As more and more people have learned about the health benefits inherent in fresh fruits and vegetables, the more popular juicing has become. Juicing is simply the process by which fresh juice from fruits and vegetables is extracted; it is done by way of a juicer, a machine designed to extract juice from the flesh of fruits and vegetables. These machines are readily available, and can range from $40 up to a several hundred dollars.
Juicing is a fantastic way of concentrating the vitamins, minerals and phytonutrients found in fresh fruits and vegetables. Of particular interest for those on the Phase One or Two Diets: Juicing can concentrate the anti-fungal nutrients inherent in many fruits and vegetables. Allicin in garlic, falcarinol in carrots, chlorophyl in greens are all among the powerful phytonutrients that may provide some benefit for those on an anti-fungal regimen that can be concentrated by juicing. Any fruit or vegetable that is on the Phase One Diet is useful for juicing. (Although keep in mind some fruits and vegetables don’t juice particularly well…) While on Phase One or Two, it is recommended to avoid sweeter fruits when juicing because of the natural sugar content.
The one downside to juicing is the removal of most of the fiber from fresh fruits and vegetables. Knowing this, juicing is never a substitute for eating whole fruits and vegetables. However, remember that you can always add fiber back into your diet, supplementally. Psyllium hulls, which is known to absorb mycotoxins and sweep them out of the gut, is an insoluble supplemental fiber that Doug often recommends for those on Phase One or Phase Two.

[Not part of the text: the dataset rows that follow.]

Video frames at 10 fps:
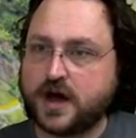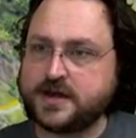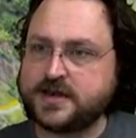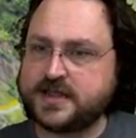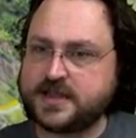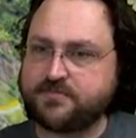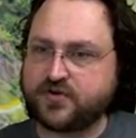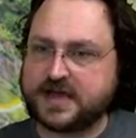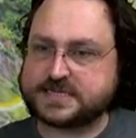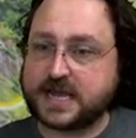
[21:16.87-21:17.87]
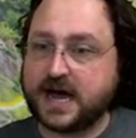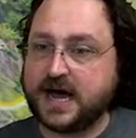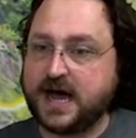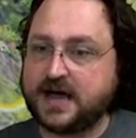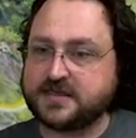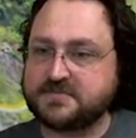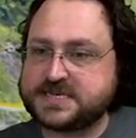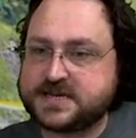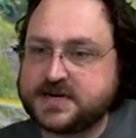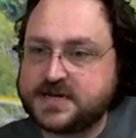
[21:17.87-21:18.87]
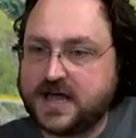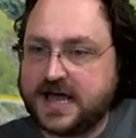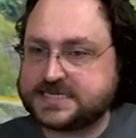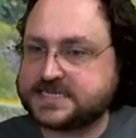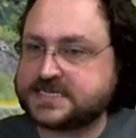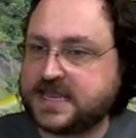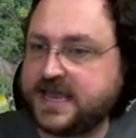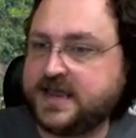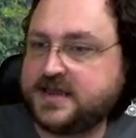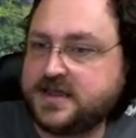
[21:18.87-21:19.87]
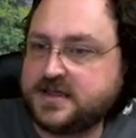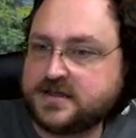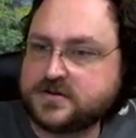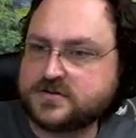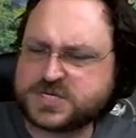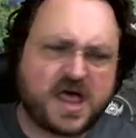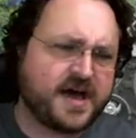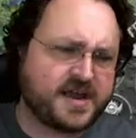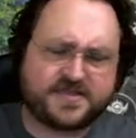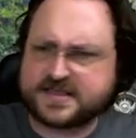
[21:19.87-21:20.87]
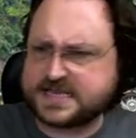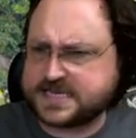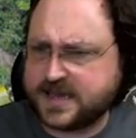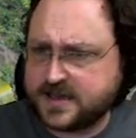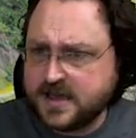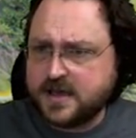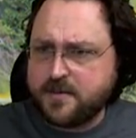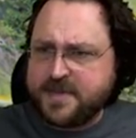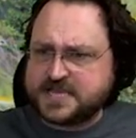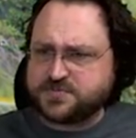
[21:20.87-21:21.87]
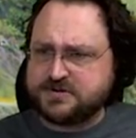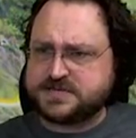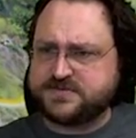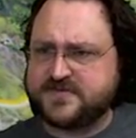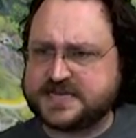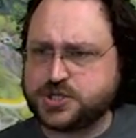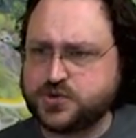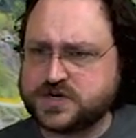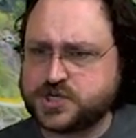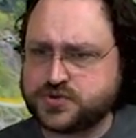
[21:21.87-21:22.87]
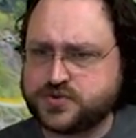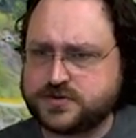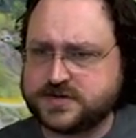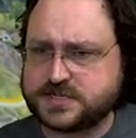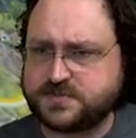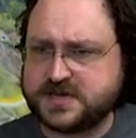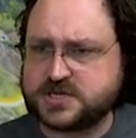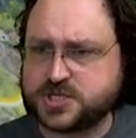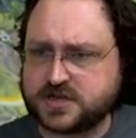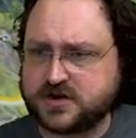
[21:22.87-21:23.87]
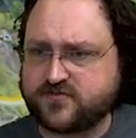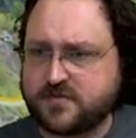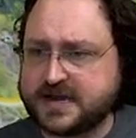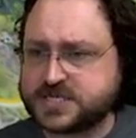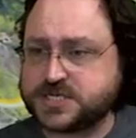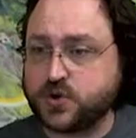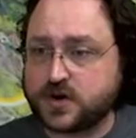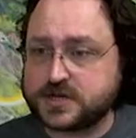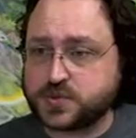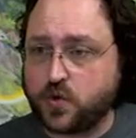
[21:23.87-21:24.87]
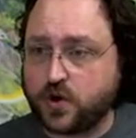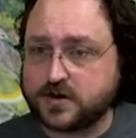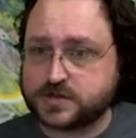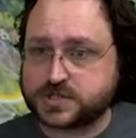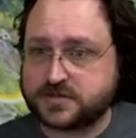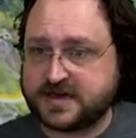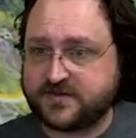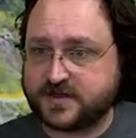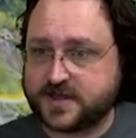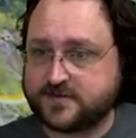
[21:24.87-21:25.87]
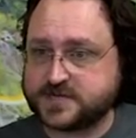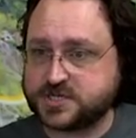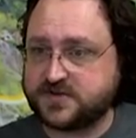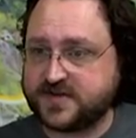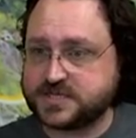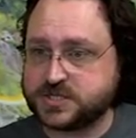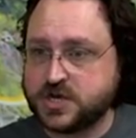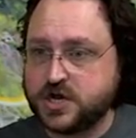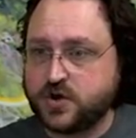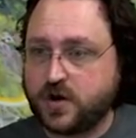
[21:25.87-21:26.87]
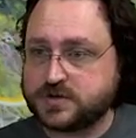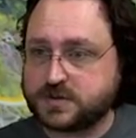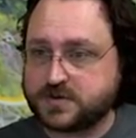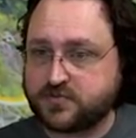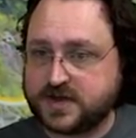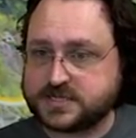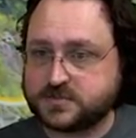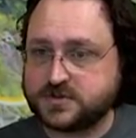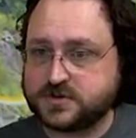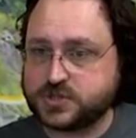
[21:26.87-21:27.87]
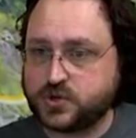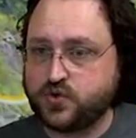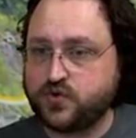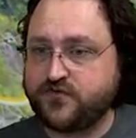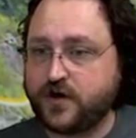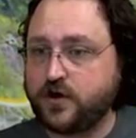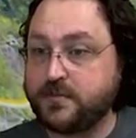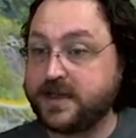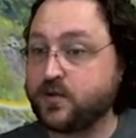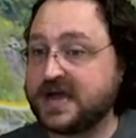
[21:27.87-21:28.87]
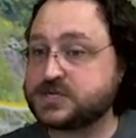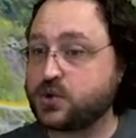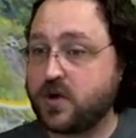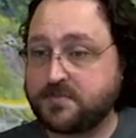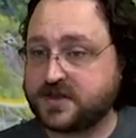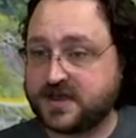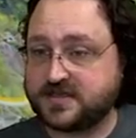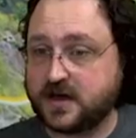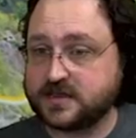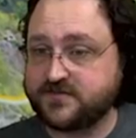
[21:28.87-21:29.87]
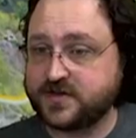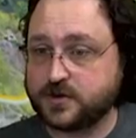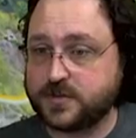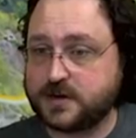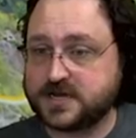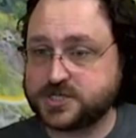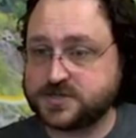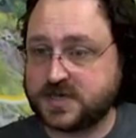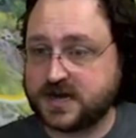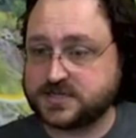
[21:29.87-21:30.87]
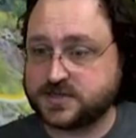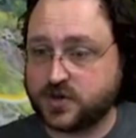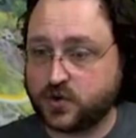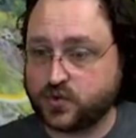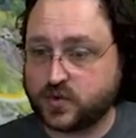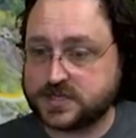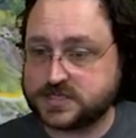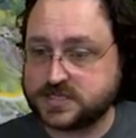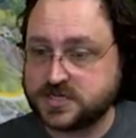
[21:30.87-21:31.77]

Undeadly Price. Ah, the mystical slain Slann, I think they say. Mage priests have devised a new ritual to increase the speed and agility of Raminosaurus warriors on the battlefield. However, such advances will always come at a price. Some of those who fall may rise corrupted, and the unliving are abominations in the eyes of the old ones.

With the rise in popularity of juicing, many companies have sprung up that bottle freshly-squeezed juice. Many of these bottled juices have great ingredients and fit within the Phase One or Two framework. Many of them contain no added sugar and are often comprised of completely organic fruits and vegetables. Many of these are available at health food stores and other purveyors, and often, these bottled juices can be good to reach for on the go. But are they a substitute for juicing, yourself?
Many nutrients are susceptible to oxidation and break down when exposed to air, which can compromise the quality of the juice. Per health code law, most bottled juices are pasteurized, or flash pasteurized, to prevent bacterial contamination. While this is a necessary process for large-scale food production, it can also affect the nutrient quality of the juice.
Knowing this, to glean the most benefits from drinking juice, extracting your own juice and drinking immediately is the best way to enjoy all the benefits therein. While drinking pre-bottled juice isn’t necessarily a bad option, enjoying the benefits of freshly-squeezed juice is a great way to fill your body with health-promoting nutrients. If you are enjoying bottled juice, be sure to check the ingredients list before enjoying.